Within the data that follows, set down exactly the lines from the one containing "[142.41-142.91s]" through the one containing "[5.00-6.00s]", both ends included.
*** Opening DATA ***
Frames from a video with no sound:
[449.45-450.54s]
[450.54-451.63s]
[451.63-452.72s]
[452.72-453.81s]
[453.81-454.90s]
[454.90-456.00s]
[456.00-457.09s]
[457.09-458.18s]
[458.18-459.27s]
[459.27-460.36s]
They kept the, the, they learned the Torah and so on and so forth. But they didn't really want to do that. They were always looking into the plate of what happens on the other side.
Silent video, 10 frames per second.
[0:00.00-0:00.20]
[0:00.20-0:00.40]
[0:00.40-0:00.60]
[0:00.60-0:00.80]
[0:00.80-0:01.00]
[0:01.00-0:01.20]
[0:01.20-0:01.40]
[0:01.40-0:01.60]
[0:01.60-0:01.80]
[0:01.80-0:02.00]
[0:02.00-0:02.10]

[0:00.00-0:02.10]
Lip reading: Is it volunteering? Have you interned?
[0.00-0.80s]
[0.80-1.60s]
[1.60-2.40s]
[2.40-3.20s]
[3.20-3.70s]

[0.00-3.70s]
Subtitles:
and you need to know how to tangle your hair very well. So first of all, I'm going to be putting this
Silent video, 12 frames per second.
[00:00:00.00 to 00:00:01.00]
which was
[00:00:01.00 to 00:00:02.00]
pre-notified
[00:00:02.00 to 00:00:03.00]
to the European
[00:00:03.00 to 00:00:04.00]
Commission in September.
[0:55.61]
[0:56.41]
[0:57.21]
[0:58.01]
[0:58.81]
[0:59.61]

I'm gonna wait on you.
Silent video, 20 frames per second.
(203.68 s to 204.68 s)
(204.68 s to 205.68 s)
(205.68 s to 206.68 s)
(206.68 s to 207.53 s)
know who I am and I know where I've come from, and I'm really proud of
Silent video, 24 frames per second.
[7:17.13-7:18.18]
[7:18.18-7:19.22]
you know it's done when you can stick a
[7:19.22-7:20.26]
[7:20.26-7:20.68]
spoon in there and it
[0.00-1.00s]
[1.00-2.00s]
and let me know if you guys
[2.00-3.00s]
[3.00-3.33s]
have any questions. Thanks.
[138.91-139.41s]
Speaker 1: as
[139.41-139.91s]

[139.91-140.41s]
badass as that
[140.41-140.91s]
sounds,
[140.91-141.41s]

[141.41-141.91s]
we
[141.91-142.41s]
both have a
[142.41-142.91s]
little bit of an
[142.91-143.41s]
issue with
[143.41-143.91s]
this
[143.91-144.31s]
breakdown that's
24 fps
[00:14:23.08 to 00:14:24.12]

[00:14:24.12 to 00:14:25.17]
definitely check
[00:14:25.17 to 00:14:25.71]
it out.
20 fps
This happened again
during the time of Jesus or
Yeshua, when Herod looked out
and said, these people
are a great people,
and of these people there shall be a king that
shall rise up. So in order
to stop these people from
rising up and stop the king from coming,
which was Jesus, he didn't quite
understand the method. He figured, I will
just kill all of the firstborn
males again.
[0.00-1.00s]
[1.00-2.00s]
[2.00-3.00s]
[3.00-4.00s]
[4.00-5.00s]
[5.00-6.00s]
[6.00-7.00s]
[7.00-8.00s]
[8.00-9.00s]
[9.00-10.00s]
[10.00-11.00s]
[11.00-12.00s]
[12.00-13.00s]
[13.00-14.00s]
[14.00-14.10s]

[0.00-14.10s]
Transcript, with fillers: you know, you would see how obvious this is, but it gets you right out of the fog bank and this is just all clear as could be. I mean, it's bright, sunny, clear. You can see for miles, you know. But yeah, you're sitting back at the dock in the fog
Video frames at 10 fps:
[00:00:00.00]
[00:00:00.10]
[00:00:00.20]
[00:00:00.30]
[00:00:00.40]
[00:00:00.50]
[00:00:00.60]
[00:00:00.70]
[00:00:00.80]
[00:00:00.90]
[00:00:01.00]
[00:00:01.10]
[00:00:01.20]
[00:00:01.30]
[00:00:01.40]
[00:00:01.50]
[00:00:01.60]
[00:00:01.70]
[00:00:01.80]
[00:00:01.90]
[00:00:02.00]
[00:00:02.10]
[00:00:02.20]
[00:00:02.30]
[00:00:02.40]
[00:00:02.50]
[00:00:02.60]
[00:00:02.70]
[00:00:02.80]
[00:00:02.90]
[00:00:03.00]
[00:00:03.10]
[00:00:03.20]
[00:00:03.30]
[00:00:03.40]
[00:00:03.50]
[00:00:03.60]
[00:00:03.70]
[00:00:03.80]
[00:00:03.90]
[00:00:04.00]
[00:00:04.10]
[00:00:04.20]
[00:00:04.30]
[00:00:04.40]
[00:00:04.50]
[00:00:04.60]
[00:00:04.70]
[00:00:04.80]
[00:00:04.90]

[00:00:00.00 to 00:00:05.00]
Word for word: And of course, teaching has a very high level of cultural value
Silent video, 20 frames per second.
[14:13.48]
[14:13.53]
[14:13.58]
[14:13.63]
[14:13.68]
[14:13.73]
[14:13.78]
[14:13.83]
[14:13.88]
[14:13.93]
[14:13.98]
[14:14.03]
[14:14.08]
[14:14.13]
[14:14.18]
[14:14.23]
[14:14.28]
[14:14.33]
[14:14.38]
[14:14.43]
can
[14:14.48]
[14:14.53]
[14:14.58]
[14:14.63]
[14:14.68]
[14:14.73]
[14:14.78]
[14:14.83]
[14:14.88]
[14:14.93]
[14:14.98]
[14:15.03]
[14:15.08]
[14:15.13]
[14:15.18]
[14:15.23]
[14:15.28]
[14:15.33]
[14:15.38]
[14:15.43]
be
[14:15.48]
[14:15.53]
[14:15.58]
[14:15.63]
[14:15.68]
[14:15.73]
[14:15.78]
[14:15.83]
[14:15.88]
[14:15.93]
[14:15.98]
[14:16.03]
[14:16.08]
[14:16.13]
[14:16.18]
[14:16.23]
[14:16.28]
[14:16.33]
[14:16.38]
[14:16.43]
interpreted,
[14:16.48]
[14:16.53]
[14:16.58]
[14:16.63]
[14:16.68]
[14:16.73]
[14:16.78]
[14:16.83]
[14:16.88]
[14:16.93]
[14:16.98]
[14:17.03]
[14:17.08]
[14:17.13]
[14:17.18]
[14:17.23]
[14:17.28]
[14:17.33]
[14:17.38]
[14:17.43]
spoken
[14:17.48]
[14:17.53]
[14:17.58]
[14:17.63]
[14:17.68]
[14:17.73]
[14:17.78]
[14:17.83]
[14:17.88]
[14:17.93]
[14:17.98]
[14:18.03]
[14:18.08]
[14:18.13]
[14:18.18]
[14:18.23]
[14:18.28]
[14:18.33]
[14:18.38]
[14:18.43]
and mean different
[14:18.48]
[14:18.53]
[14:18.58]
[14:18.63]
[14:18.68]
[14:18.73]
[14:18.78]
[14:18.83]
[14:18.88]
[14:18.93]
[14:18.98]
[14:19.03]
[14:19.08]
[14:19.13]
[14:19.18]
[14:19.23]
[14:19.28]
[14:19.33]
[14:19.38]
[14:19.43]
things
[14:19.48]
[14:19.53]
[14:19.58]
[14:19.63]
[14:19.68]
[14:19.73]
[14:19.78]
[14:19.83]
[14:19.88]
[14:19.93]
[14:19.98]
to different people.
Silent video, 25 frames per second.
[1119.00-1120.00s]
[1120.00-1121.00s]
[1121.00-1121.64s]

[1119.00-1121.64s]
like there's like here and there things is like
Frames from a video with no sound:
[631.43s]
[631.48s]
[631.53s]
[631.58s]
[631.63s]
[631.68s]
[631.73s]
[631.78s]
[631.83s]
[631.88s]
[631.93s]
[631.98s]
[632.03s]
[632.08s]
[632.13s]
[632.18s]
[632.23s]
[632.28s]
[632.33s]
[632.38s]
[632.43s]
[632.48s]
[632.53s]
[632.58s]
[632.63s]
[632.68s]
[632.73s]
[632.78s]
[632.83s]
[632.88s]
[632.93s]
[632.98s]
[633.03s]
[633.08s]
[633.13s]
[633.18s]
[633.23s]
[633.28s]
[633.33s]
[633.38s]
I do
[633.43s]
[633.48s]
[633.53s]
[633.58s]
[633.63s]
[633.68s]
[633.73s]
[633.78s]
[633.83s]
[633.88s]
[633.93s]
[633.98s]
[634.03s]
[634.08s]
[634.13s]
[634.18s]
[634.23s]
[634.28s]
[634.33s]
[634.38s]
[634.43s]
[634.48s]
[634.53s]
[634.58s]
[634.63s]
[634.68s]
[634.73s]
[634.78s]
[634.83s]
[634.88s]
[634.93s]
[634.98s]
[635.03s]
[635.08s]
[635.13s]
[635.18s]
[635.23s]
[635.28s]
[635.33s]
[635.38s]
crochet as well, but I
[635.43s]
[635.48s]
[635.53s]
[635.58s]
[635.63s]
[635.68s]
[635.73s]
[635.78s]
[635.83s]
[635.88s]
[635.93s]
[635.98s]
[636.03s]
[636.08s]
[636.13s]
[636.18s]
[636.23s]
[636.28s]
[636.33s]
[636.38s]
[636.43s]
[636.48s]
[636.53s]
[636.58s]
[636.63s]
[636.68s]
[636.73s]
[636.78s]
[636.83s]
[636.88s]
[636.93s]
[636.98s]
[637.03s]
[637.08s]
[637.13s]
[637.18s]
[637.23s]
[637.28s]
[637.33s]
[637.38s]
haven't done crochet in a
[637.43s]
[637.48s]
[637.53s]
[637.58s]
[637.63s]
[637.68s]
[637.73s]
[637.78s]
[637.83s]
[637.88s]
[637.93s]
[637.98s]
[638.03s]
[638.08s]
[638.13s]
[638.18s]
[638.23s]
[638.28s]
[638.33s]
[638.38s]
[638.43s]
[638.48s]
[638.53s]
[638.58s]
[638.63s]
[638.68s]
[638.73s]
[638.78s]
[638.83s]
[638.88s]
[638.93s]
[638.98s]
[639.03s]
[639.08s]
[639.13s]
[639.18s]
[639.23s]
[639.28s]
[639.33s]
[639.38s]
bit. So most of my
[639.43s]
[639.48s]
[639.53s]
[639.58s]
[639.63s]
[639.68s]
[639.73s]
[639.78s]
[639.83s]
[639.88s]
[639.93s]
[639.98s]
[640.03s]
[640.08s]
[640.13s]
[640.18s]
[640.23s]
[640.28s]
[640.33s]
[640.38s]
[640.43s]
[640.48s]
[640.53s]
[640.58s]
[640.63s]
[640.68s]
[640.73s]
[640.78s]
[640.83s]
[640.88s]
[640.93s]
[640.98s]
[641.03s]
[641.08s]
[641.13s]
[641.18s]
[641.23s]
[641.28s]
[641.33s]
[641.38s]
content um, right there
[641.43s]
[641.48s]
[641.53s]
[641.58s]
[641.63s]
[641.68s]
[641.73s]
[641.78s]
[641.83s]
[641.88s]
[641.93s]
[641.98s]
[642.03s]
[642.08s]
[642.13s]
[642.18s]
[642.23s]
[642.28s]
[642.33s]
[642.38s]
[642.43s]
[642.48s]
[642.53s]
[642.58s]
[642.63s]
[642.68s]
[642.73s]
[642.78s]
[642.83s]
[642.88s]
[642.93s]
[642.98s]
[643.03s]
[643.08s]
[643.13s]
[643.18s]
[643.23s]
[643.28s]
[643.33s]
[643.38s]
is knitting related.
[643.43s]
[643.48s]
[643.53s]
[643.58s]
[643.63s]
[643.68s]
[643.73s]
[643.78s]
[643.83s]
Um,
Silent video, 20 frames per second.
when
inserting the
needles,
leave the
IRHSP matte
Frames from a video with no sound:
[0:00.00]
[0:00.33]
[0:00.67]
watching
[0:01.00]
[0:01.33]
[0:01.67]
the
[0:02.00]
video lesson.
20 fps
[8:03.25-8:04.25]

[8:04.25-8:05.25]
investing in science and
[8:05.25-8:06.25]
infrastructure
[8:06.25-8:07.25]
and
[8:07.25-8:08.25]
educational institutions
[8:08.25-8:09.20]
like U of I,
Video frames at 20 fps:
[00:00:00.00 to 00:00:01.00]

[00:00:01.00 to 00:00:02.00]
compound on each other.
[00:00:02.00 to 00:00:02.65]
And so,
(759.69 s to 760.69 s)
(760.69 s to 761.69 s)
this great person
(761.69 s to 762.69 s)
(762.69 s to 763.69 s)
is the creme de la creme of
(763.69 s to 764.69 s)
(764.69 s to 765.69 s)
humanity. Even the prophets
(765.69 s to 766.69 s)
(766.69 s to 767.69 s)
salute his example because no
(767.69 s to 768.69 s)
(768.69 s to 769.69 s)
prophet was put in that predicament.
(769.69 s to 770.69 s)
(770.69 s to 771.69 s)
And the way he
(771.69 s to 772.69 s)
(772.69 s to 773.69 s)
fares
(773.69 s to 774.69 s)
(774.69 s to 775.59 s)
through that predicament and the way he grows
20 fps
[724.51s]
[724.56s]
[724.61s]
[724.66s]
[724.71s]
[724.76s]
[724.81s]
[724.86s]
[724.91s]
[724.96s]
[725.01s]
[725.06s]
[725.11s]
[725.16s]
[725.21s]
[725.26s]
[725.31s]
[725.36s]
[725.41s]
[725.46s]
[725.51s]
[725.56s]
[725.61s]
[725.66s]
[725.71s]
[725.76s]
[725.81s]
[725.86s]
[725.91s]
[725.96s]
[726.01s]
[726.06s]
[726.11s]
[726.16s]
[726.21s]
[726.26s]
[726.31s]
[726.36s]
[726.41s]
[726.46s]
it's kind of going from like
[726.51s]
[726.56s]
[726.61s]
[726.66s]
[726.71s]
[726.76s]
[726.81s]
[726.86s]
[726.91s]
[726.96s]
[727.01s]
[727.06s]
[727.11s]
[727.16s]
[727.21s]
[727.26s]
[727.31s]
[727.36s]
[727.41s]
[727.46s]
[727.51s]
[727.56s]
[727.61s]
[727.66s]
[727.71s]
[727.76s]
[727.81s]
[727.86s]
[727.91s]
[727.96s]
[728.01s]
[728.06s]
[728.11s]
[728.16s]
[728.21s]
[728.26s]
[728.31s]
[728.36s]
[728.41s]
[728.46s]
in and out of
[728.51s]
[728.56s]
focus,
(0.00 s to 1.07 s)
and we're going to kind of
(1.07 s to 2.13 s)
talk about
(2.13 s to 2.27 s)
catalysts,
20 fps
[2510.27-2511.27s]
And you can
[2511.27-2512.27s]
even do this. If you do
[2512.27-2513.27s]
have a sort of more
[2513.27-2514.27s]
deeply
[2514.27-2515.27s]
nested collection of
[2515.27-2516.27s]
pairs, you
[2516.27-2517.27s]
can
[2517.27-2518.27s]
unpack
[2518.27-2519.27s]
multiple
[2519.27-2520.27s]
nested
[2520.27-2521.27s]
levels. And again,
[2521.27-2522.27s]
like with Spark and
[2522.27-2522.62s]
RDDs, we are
*** Closing DATA ***
## RESULT
[142.41-142.91s]
little bit of an
[142.91-143.41s]
issue with
[143.41-143.91s]
this
[143.91-144.31s]
breakdown that's
24 fps
[00:14:23.08 to 00:14:24.12]

[00:14:24.12 to 00:14:25.17]
definitely check
[00:14:25.17 to 00:14:25.71]
it out.
20 fps
This happened again
during the time of Jesus or
Yeshua, when Herod looked out
and said, these people
are a great people,
and of these people there shall be a king that
shall rise up. So in order
to stop these people from
rising up and stop the king from coming,
which was Jesus, he didn't quite
understand the method. He figured, I will
just kill all of the firstborn
males again.
[0.00-1.00s]
[1.00-2.00s]
[2.00-3.00s]
[3.00-4.00s]
[4.00-5.00s]
[5.00-6.00s]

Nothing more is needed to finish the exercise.